(Collected data entries)
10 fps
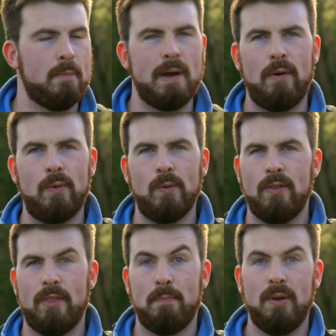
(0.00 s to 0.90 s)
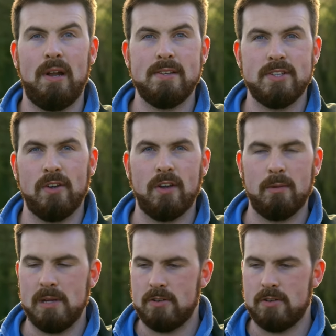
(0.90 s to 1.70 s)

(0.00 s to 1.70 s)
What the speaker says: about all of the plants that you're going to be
...
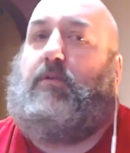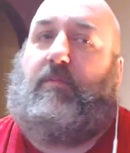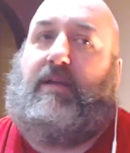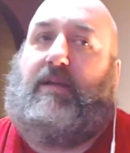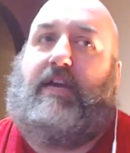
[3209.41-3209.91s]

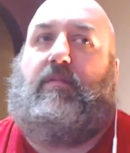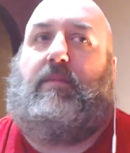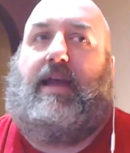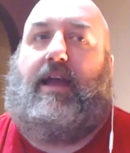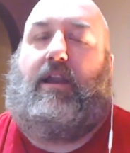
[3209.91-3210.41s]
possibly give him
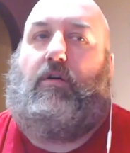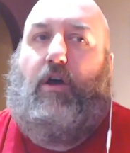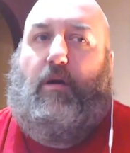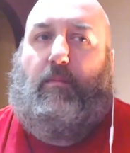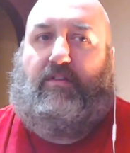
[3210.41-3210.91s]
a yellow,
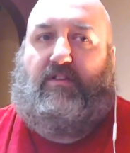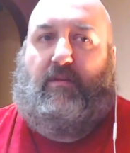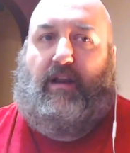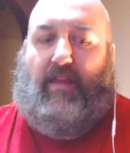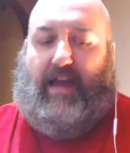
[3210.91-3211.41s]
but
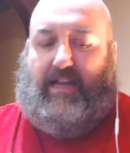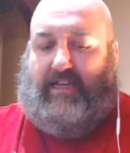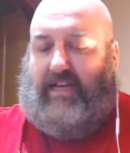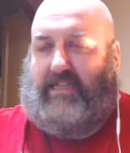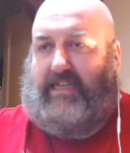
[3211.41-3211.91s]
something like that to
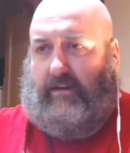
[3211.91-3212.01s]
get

• [WHAT NEEDS TO BE DONE] Nothing outside the stretch above, from the line with "(0.00 s to 0.90 s)" through the line with "What the speaker", is set down. Transcribe that stretch exactly, ends included, but not its pictures.

• [SOLUTION TO THIS PROBLEM]
(0.00 s to 0.90 s)
(0.90 s to 1.70 s)

(0.00 s to 1.70 s)
What the speaker says: about all of the plants that you're going to be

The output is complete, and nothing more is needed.